What's needed is a full, exact retyping of the records.

═════ EXTRACTED INFORMATION

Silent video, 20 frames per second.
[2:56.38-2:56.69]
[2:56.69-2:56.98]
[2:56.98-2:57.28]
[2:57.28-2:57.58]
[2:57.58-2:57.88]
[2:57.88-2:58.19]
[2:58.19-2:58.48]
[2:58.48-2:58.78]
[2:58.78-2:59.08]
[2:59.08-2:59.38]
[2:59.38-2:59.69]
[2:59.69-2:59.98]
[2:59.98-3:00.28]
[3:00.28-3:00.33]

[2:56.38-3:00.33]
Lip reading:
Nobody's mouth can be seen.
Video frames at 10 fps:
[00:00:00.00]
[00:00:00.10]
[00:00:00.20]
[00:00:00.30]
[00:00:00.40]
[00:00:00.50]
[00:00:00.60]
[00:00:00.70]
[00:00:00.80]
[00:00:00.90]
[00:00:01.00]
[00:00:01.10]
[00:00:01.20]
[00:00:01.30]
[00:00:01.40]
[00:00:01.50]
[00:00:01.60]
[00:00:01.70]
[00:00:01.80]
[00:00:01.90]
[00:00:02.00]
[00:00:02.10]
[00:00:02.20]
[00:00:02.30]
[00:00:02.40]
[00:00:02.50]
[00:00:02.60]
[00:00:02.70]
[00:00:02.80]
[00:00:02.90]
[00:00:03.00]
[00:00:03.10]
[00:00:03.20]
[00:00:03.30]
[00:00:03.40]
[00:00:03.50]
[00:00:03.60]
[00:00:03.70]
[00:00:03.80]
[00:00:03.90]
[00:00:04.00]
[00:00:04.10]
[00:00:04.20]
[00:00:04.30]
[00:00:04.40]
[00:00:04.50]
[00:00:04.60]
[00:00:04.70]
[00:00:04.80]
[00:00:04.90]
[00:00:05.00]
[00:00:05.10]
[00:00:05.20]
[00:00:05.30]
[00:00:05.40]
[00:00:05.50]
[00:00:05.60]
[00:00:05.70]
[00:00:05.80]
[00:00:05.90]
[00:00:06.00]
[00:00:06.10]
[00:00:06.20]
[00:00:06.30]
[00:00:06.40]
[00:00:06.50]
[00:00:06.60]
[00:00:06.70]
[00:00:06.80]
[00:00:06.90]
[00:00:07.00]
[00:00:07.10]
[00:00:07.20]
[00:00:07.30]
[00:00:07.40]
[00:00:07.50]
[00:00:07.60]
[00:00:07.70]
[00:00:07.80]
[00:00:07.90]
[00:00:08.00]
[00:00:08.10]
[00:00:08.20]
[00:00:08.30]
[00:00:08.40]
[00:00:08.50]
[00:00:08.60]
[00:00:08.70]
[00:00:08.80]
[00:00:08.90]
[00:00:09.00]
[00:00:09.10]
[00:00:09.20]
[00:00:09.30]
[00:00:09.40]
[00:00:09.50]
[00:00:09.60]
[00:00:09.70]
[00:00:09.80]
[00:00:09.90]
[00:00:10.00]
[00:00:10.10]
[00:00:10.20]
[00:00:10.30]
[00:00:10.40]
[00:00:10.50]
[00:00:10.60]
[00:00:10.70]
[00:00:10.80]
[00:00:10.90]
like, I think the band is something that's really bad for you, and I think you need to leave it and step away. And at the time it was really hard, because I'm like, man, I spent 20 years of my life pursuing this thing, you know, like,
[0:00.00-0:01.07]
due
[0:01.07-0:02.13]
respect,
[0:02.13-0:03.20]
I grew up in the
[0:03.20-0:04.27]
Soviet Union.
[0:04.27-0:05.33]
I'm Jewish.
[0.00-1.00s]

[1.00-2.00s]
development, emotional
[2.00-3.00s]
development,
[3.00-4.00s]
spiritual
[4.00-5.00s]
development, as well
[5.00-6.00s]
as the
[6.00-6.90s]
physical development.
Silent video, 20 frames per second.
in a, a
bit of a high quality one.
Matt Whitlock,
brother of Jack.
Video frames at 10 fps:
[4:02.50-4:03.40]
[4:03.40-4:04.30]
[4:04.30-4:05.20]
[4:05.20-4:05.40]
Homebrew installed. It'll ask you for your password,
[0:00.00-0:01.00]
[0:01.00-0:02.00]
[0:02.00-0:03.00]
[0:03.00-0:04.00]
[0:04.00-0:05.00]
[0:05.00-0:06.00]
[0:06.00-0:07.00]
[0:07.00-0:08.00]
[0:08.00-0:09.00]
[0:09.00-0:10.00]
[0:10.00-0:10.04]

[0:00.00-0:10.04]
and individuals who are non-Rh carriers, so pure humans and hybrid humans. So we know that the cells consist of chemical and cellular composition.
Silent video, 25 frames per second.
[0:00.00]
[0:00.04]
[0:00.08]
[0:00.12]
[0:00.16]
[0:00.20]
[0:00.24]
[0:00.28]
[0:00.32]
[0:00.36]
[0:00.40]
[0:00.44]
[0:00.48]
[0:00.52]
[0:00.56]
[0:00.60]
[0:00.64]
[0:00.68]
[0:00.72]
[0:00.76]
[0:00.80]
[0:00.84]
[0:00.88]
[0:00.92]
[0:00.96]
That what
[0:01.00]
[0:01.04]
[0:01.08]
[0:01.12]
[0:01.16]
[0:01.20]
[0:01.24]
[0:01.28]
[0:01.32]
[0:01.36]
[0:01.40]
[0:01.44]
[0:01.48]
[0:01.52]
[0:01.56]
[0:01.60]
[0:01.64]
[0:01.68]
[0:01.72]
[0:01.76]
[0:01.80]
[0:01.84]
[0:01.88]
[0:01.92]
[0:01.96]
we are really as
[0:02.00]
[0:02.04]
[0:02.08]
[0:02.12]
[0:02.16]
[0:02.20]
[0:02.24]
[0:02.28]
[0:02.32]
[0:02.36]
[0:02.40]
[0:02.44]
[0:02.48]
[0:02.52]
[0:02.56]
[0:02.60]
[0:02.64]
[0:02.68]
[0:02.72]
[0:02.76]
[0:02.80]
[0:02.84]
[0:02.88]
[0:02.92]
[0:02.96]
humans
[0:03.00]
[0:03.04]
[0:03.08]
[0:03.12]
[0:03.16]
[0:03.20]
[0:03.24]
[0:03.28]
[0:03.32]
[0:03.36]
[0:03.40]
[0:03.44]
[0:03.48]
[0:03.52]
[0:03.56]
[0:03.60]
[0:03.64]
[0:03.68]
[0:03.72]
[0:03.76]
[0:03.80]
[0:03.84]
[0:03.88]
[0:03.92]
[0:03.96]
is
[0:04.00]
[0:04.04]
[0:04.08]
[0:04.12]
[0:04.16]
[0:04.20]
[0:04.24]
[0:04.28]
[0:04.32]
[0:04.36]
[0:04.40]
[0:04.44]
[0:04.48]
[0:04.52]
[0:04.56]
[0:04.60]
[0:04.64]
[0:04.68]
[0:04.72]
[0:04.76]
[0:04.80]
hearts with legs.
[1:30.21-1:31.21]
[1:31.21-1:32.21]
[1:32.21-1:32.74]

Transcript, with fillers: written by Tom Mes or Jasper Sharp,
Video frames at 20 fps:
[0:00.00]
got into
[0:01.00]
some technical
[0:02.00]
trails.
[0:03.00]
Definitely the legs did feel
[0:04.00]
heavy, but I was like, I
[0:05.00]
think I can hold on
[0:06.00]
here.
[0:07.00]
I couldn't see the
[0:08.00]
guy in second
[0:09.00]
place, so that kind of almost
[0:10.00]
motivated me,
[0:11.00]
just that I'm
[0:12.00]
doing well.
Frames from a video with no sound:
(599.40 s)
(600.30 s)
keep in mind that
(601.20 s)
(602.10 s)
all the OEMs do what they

══════════

* SOLVED PROBLEM:
Silent video, 20 frames per second.
[2:56.38-2:56.69]
[2:56.69-2:56.98]
[2:56.98-2:57.28]
[2:57.28-2:57.58]
[2:57.58-2:57.88]
[2:57.88-2:58.19]
[2:58.19-2:58.48]
[2:58.48-2:58.78]
[2:58.78-2:59.08]
[2:59.08-2:59.38]
[2:59.38-2:59.69]
[2:59.69-2:59.98]
[2:59.98-3:00.28]
[3:00.28-3:00.33]

[2:56.38-3:00.33]
Lip reading:
Nobody's mouth can be seen.
Video frames at 10 fps:
[00:00:00.00]
[00:00:00.10]
[00:00:00.20]
[00:00:00.30]
[00:00:00.40]
[00:00:00.50]
[00:00:00.60]
[00:00:00.70]
[00:00:00.80]
[00:00:00.90]
[00:00:01.00]
[00:00:01.10]
[00:00:01.20]
[00:00:01.30]
[00:00:01.40]
[00:00:01.50]
[00:00:01.60]
[00:00:01.70]
[00:00:01.80]
[00:00:01.90]
[00:00:02.00]
[00:00:02.10]
[00:00:02.20]
[00:00:02.30]
[00:00:02.40]
[00:00:02.50]
[00:00:02.60]
[00:00:02.70]
[00:00:02.80]
[00:00:02.90]
[00:00:03.00]
[00:00:03.10]
[00:00:03.20]
[00:00:03.30]
[00:00:03.40]
[00:00:03.50]
[00:00:03.60]
[00:00:03.70]
[00:00:03.80]
[00:00:03.90]
[00:00:04.00]
[00:00:04.10]
[00:00:04.20]
[00:00:04.30]
[00:00:04.40]
[00:00:04.50]
[00:00:04.60]
[00:00:04.70]
[00:00:04.80]
[00:00:04.90]
[00:00:05.00]
[00:00:05.10]
[00:00:05.20]
[00:00:05.30]
[00:00:05.40]
[00:00:05.50]
[00:00:05.60]
[00:00:05.70]
[00:00:05.80]
[00:00:05.90]
[00:00:06.00]
[00:00:06.10]
[00:00:06.20]
[00:00:06.30]
[00:00:06.40]
[00:00:06.50]
[00:00:06.60]
[00:00:06.70]
[00:00:06.80]
[00:00:06.90]
[00:00:07.00]
[00:00:07.10]
[00:00:07.20]
[00:00:07.30]
[00:00:07.40]
[00:00:07.50]
[00:00:07.60]
[00:00:07.70]
[00:00:07.80]
[00:00:07.90]
[00:00:08.00]
[00:00:08.10]
[00:00:08.20]
[00:00:08.30]
[00:00:08.40]
[00:00:08.50]
[00:00:08.60]
[00:00:08.70]
[00:00:08.80]
[00:00:08.90]
[00:00:09.00]
[00:00:09.10]
[00:00:09.20]
[00:00:09.30]
[00:00:09.40]
[00:00:09.50]
[00:00:09.60]
[00:00:09.70]
[00:00:09.80]
[00:00:09.90]
[00:00:10.00]
[00:00:10.10]
[00:00:10.20]
[00:00:10.30]
[00:00:10.40]
[00:00:10.50]
[00:00:10.60]
[00:00:10.70]
[00:00:10.80]
[00:00:10.90]
like, I think the band is something that's really bad for you, and I think you need to leave it and step away. And at the time it was really hard, because I'm like, man, I spent 20 years of my life pursuing this thing, you know, like,
[0:00.00-0:01.07]
due
[0:01.07-0:02.13]
respect,
[0:02.13-0:03.20]
I grew up in the
[0:03.20-0:04.27]
Soviet Union.
[0:04.27-0:05.33]
I'm Jewish.
[0.00-1.00s]

[1.00-2.00s]
development, emotional
[2.00-3.00s]
development,
[3.00-4.00s]
spiritual
[4.00-5.00s]
development, as well
[5.00-6.00s]
as the
[6.00-6.90s]
physical development.
Silent video, 20 frames per second.
in a, a
bit of a high quality one.
Matt Whitlock,
brother of Jack.
Video frames at 10 fps:
[4:02.50-4:03.40]
[4:03.40-4:04.30]
[4:04.30-4:05.20]
[4:05.20-4:05.40]
Homebrew installed. It'll ask you for your password,
[0:00.00-0:01.00]
[0:01.00-0:02.00]
[0:02.00-0:03.00]
[0:03.00-0:04.00]
[0:04.00-0:05.00]
[0:05.00-0:06.00]
[0:06.00-0:07.00]
[0:07.00-0:08.00]
[0:08.00-0:09.00]
[0:09.00-0:10.00]
[0:10.00-0:10.04]

[0:00.00-0:10.04]
and individuals who are non-Rh carriers, so pure humans and hybrid humans. So we know that the cells consist of chemical and cellular composition.
Silent video, 25 frames per second.
[0:00.00]
[0:00.04]
[0:00.08]
[0:00.12]
[0:00.16]
[0:00.20]
[0:00.24]
[0:00.28]
[0:00.32]
[0:00.36]
[0:00.40]
[0:00.44]
[0:00.48]
[0:00.52]
[0:00.56]
[0:00.60]
[0:00.64]
[0:00.68]
[0:00.72]
[0:00.76]
[0:00.80]
[0:00.84]
[0:00.88]
[0:00.92]
[0:00.96]
That what
[0:01.00]
[0:01.04]
[0:01.08]
[0:01.12]
[0:01.16]
[0:01.20]
[0:01.24]
[0:01.28]
[0:01.32]
[0:01.36]
[0:01.40]
[0:01.44]
[0:01.48]
[0:01.52]
[0:01.56]
[0:01.60]
[0:01.64]
[0:01.68]
[0:01.72]
[0:01.76]
[0:01.80]
[0:01.84]
[0:01.88]
[0:01.92]
[0:01.96]
we are really as
[0:02.00]
[0:02.04]
[0:02.08]
[0:02.12]
[0:02.16]
[0:02.20]
[0:02.24]
[0:02.28]
[0:02.32]
[0:02.36]
[0:02.40]
[0:02.44]
[0:02.48]
[0:02.52]
[0:02.56]
[0:02.60]
[0:02.64]
[0:02.68]
[0:02.72]
[0:02.76]
[0:02.80]
[0:02.84]
[0:02.88]
[0:02.92]
[0:02.96]
humans
[0:03.00]
[0:03.04]
[0:03.08]
[0:03.12]
[0:03.16]
[0:03.20]
[0:03.24]
[0:03.28]
[0:03.32]
[0:03.36]
[0:03.40]
[0:03.44]
[0:03.48]
[0:03.52]
[0:03.56]
[0:03.60]
[0:03.64]
[0:03.68]
[0:03.72]
[0:03.76]
[0:03.80]
[0:03.84]
[0:03.88]
[0:03.92]
[0:03.96]
is
[0:04.00]
[0:04.04]
[0:04.08]
[0:04.12]
[0:04.16]
[0:04.20]
[0:04.24]
[0:04.28]
[0:04.32]
[0:04.36]
[0:04.40]
[0:04.44]
[0:04.48]
[0:04.52]
[0:04.56]
[0:04.60]
[0:04.64]
[0:04.68]
[0:04.72]
[0:04.76]
[0:04.80]
hearts with legs.
[1:30.21-1:31.21]
[1:31.21-1:32.21]
[1:32.21-1:32.74]

Transcript, with fillers: written by Tom Mes or Jasper Sharp,
Video frames at 20 fps:
[0:00.00]
got into
[0:01.00]
some technical
[0:02.00]
trails.
[0:03.00]
Definitely the legs did feel
[0:04.00]
heavy, but I was like, I
[0:05.00]
think I can hold on
[0:06.00]
here.
[0:07.00]
I couldn't see the
[0:08.00]
guy in second
[0:09.00]
place, so that kind of almost
[0:10.00]
motivated me,
[0:11.00]
just that I'm
[0:12.00]
doing well.
Frames from a video with no sound:
(599.40 s)
(600.30 s)
keep in mind that
(601.20 s)
(602.10 s)
all the OEMs do what they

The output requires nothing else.